Looks like this could be merged @buggtb and then we could open subsequent issues to address shortcomings. WDYT?

buggtb commented 2 years ago

I have the worlds largest PR coming at some point soon @lewismc which covers off loads of new functionality, featrures and support as we've been using sparkler on a fork but have permission to push it all upstream, so I'm going to add to this over the next week or two and drop in SBT support, some new plugins, better spark submit support, file writing, databricks integration hooks and other stuff.

buggtb commented 2 years ago

Okay got bored quickly, rest of this stuff is landing now. It looks like mush but we use it in production so whilst it may not have had wide spread testing, it is usable. i just need to document all the new stuff :)

lewismc commented 2 years ago

holy sparkler batman

lewismc commented 2 years ago

Ready for review? @buggtb

buggtb commented 2 years ago

haha plausibly, I fixed the merge issues, should be good.

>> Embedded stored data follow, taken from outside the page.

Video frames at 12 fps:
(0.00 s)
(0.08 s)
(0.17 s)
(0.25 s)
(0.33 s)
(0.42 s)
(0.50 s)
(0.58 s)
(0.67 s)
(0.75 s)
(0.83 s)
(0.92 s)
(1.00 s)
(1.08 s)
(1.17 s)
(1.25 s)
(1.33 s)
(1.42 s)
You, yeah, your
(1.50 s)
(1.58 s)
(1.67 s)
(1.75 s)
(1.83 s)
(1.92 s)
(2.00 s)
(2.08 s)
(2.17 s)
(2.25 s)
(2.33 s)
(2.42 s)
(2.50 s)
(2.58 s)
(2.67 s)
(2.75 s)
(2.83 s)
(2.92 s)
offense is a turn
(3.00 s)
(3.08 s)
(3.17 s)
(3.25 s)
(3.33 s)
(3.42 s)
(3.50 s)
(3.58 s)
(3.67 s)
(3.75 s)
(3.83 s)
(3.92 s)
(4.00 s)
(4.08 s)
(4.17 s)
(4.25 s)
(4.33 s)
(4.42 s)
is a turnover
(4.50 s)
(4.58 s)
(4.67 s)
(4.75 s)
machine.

lewismc commented 2 years ago

@buggtb can you please update the README or point me at some documentation for the Gradle build commands?

% gradle tasks

> Task :tasks

------------------------------------------------------------
Tasks runnable from root project
------------------------------------------------------------

Build Setup tasks
-----------------
init - Initializes a new Gradle build.
wrapper - Generates Gradle wrapper files.

Help tasks
----------
buildEnvironment - Displays all buildscript dependencies declared in root project 'sparkler-core'.
components - Displays the components produced by root project 'sparkler-core'. [incubating]
dependencies - Displays all dependencies declared in root project 'sparkler-core'.
dependencyInsight - Displays the insight into a specific dependency in root project 'sparkler-core'.
dependentComponents - Displays the dependent components of components in root project 'sparkler-core'. [incubating]
help - Displays a help message.
model - Displays the configuration model of root project 'sparkler-core'. [incubating]
outgoingVariants - Displays the outgoing variants of root project 'sparkler-core'.
projects - Displays the sub-projects of root project 'sparkler-core'.
properties - Displays the properties of root project 'sparkler-core'.
tasks - Displays the tasks runnable from root project 'sparkler-core'.

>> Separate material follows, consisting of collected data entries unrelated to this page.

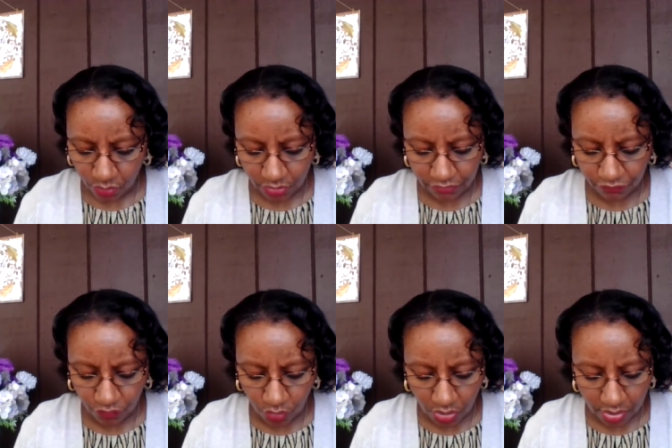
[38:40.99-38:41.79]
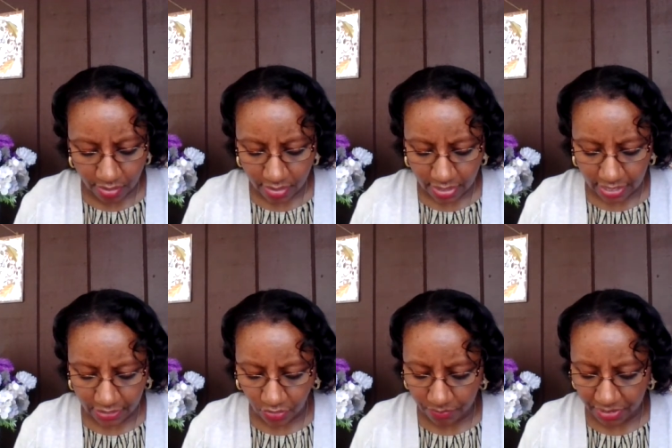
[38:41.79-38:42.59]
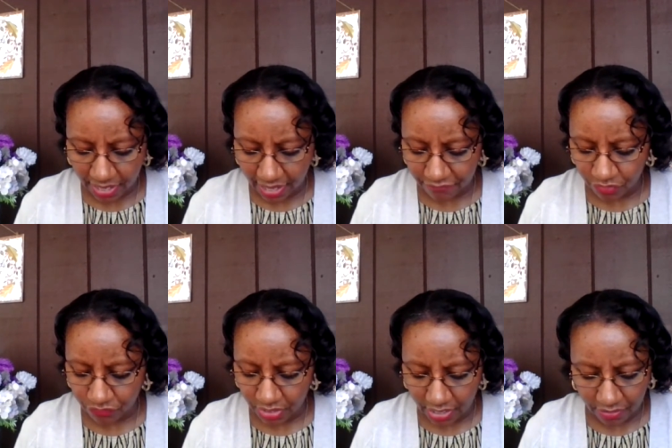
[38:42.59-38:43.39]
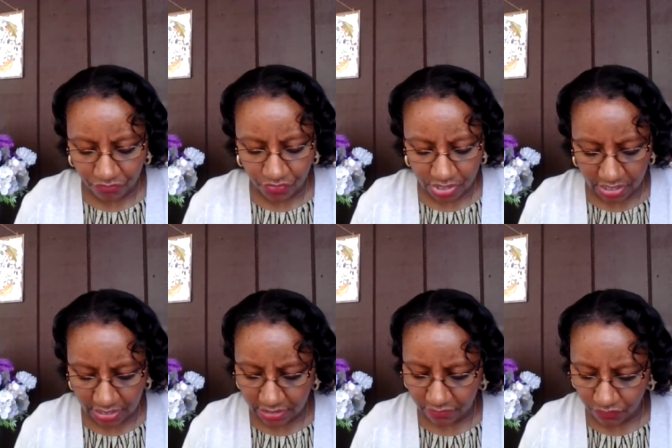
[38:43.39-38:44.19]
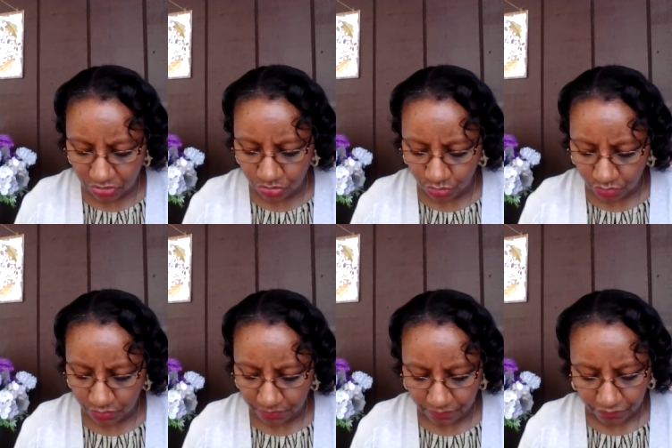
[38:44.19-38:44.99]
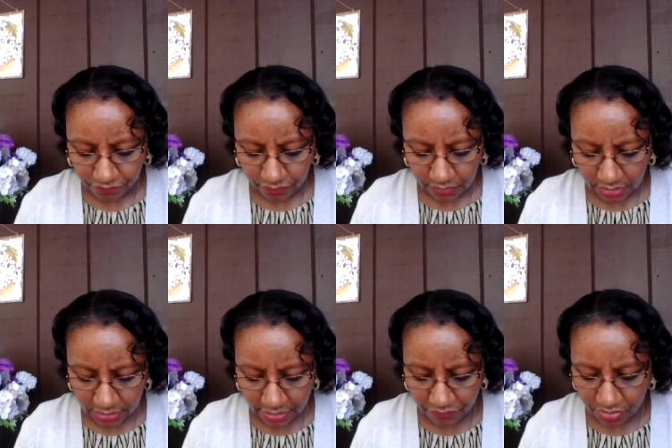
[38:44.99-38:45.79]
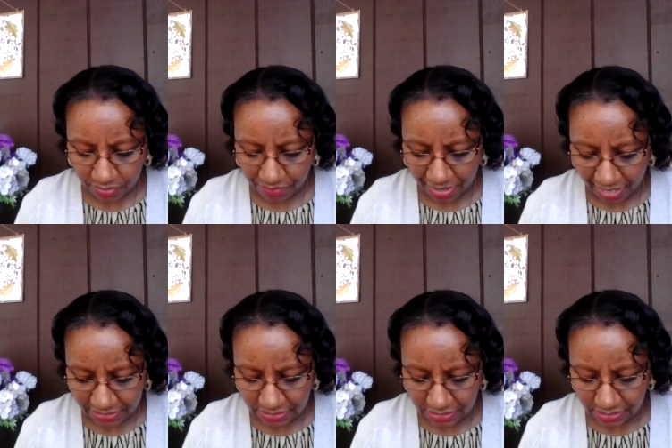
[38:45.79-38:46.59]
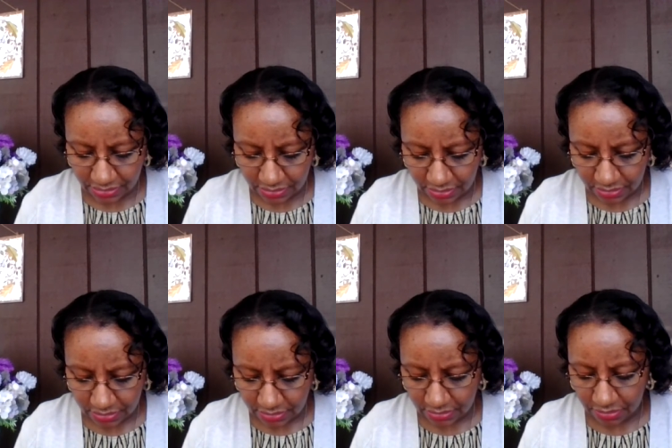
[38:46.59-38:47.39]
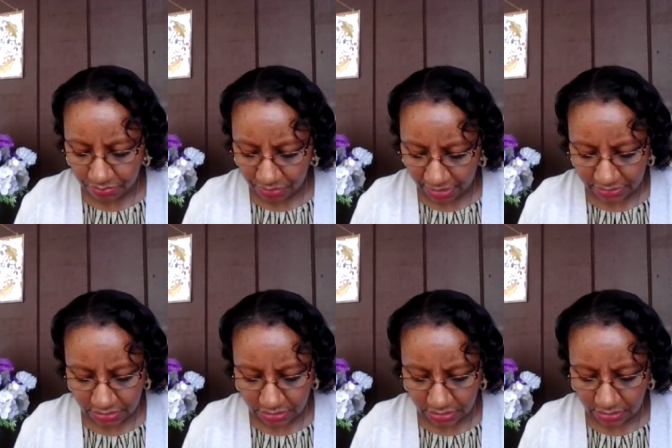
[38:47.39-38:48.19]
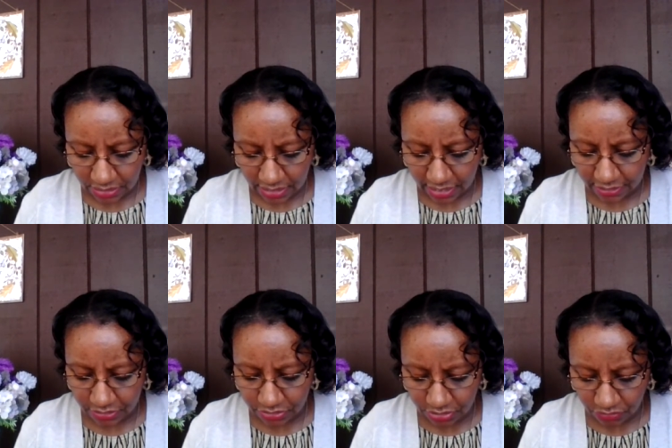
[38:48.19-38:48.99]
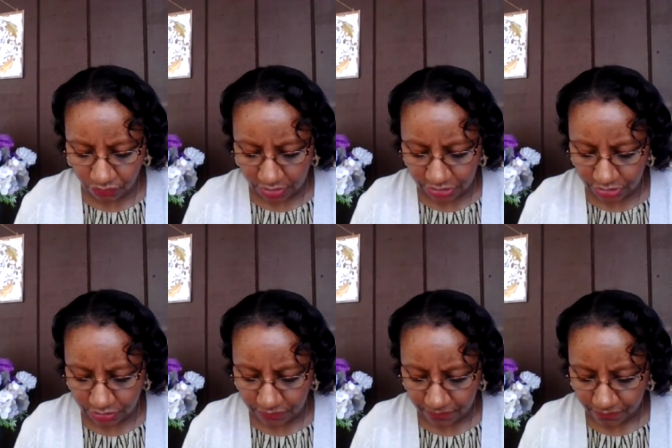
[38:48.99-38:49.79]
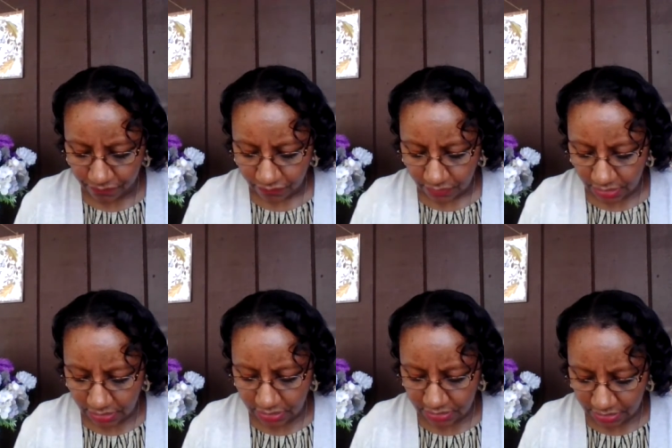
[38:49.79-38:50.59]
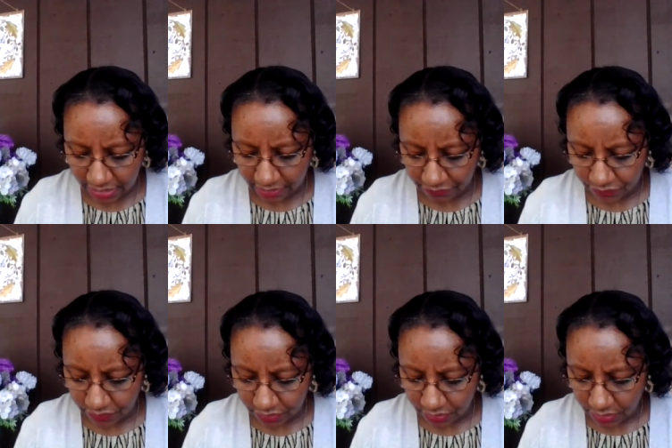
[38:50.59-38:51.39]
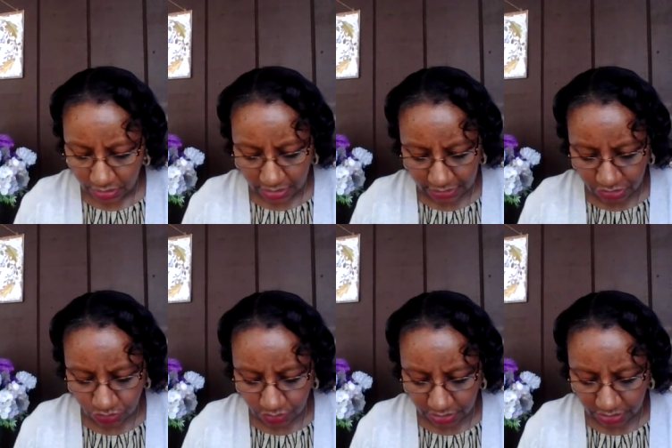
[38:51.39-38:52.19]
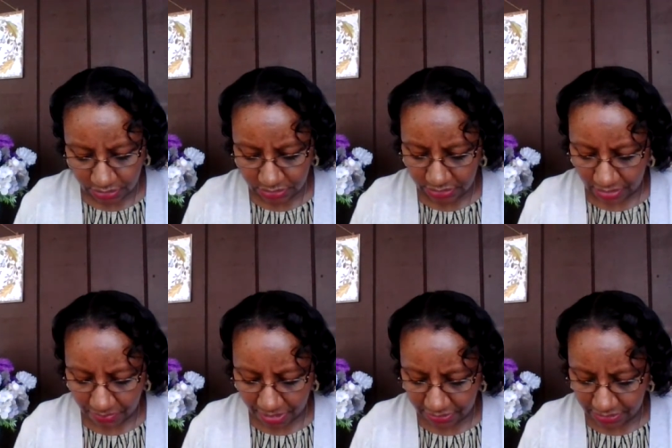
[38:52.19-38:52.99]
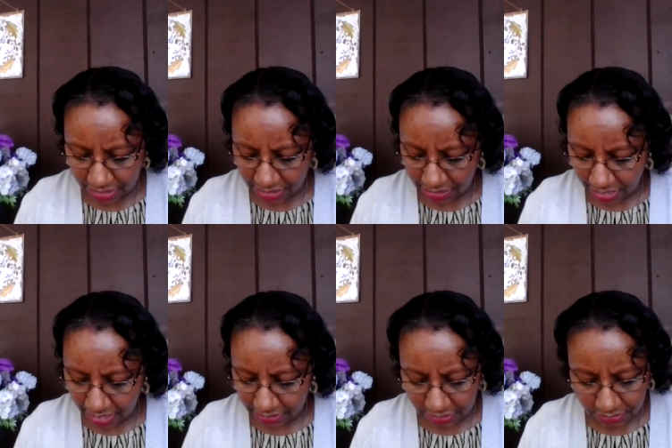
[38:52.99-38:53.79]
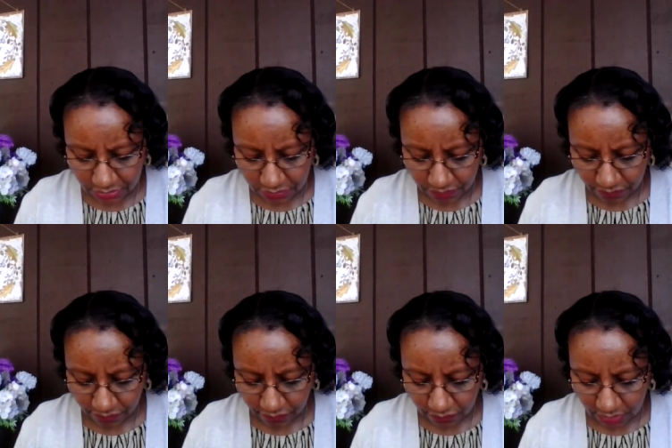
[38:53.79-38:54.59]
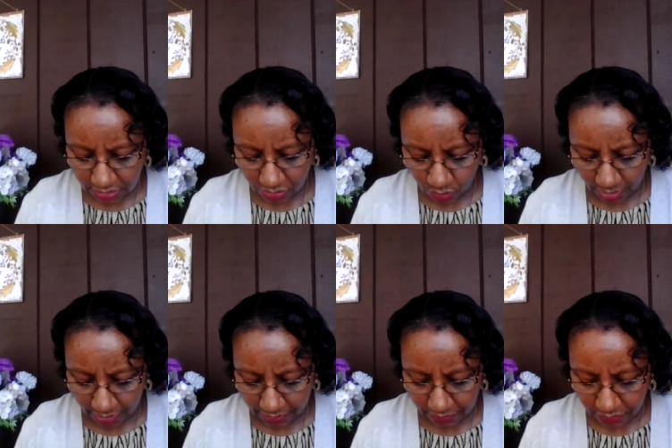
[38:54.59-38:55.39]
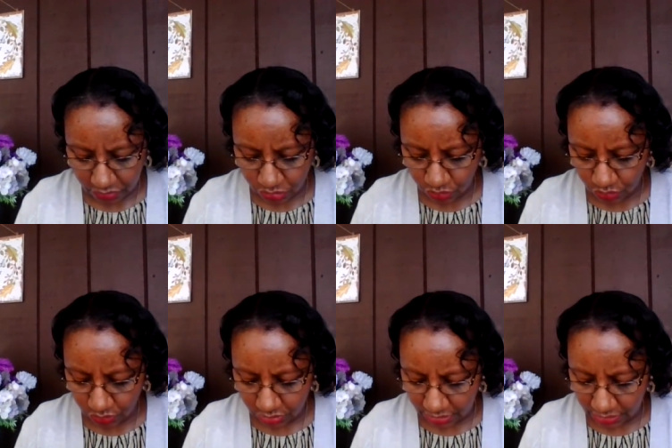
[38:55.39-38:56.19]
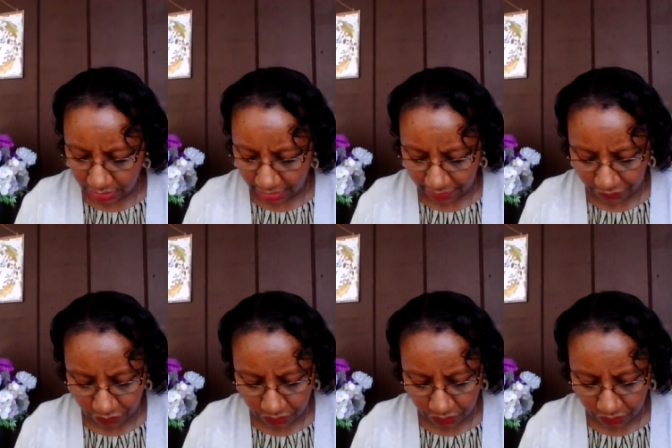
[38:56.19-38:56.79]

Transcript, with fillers: with for and on behalf of every individual, in every capacity, complexity, and consideration in this life as you lead us day by day and guide us in the way, the truth, and the life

To see all tasks and more detail, run gradle tasks --all

To see more detail about a task, run gradle help --task <task>

BUILD SUCCESSFUL in 469ms
1 actionable task: 1 executed

Out of curiosity have you ever used the Kotlin syntax instead of legacy Groovy syntax?

buggtb commented 2 years ago

Just shoved an update that has a few fixes in, some updated internal libraries and a revamped default crawler that uses the more flexible Apache HTTP Client and has support both in Chrome and the default crawler for an HTTP Proxy (we tested/use ProxyMesh)

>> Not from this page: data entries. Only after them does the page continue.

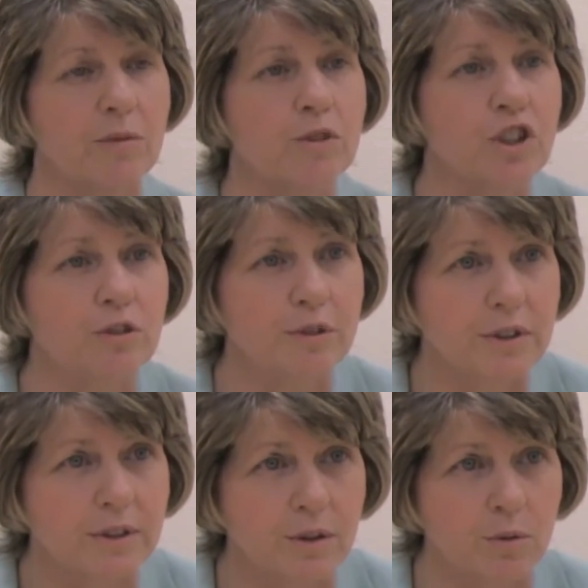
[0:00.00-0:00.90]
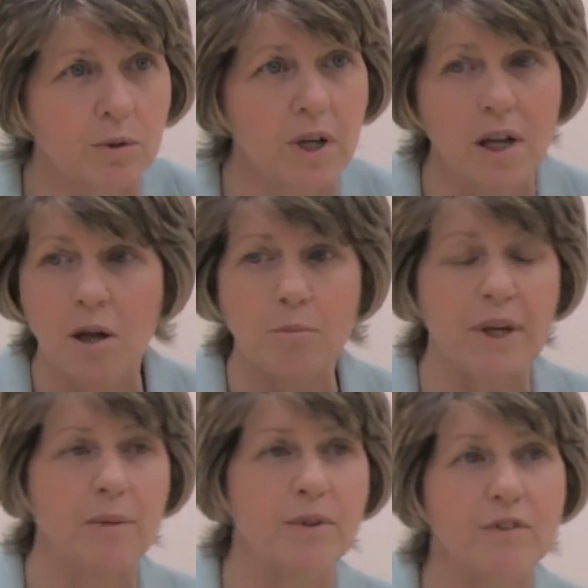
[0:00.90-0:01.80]
Some children to school,
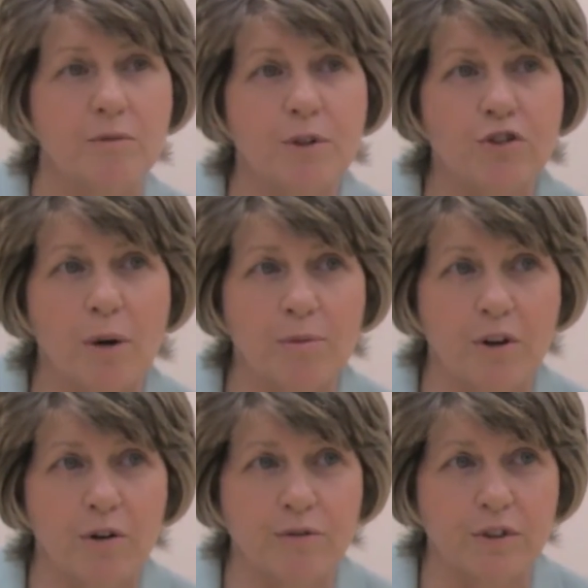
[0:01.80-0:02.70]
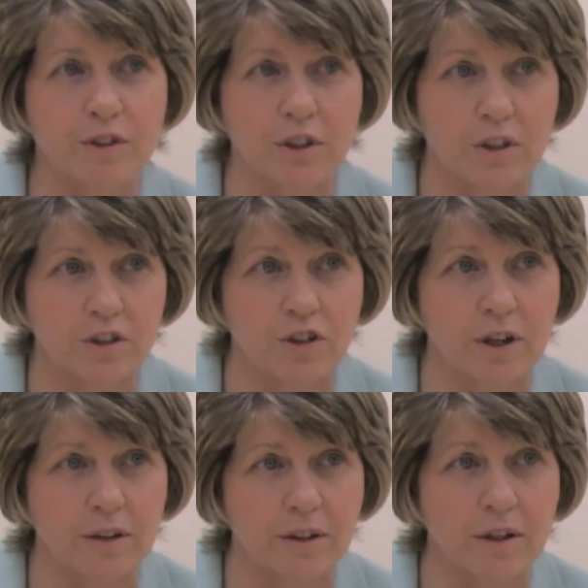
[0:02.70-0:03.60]
babies to be dropped off to
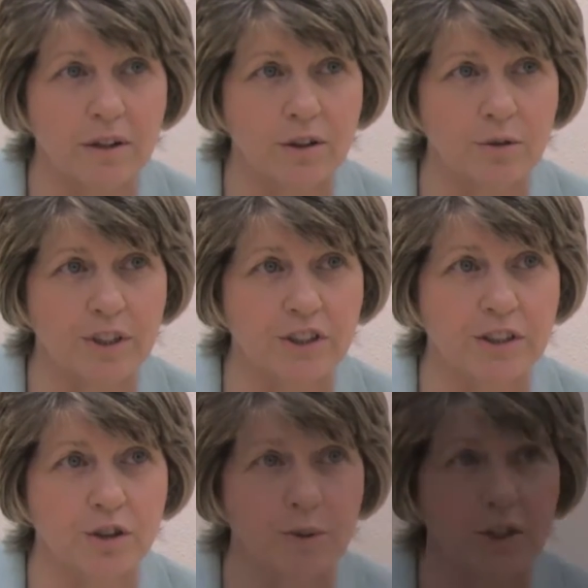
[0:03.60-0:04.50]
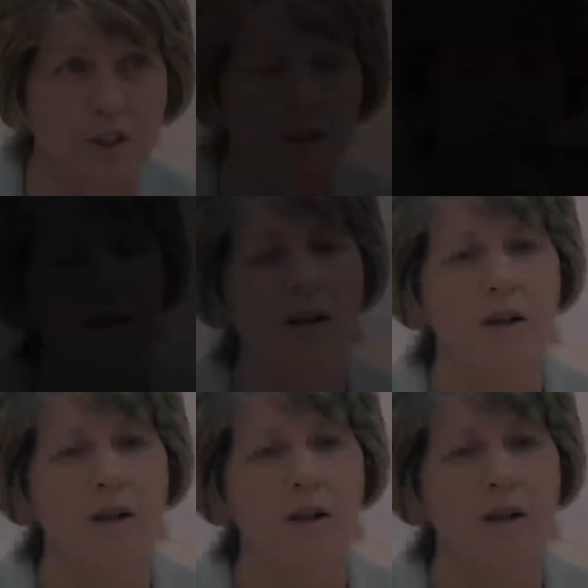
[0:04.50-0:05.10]
the crèche situation.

lewismc commented 2 years ago

@buggtb do you have a README for building now?

buggtb commented 2 years ago

Inside sparkler-core, just run sbt package assembly and it'll create the same build folder as old.

Once we get this merged down, we'll move our development directly against this repo on the usual branching strategy so that we don't have PR's like this again. I've also got rotating proxy pool support and fixes for dodgy SSL sides and stuff that all need to go in once this is done.

lewismc commented 2 years ago

@buggtb I can't get a clean build because Javadoc generation fails... with quite a few issues. Do you also experience this behaviour?

lewismc commented 2 years ago

I mean I can jump in and start updating all of the Javadoc's if you want. That's not an issue. I just want to know if you have a clean build or not.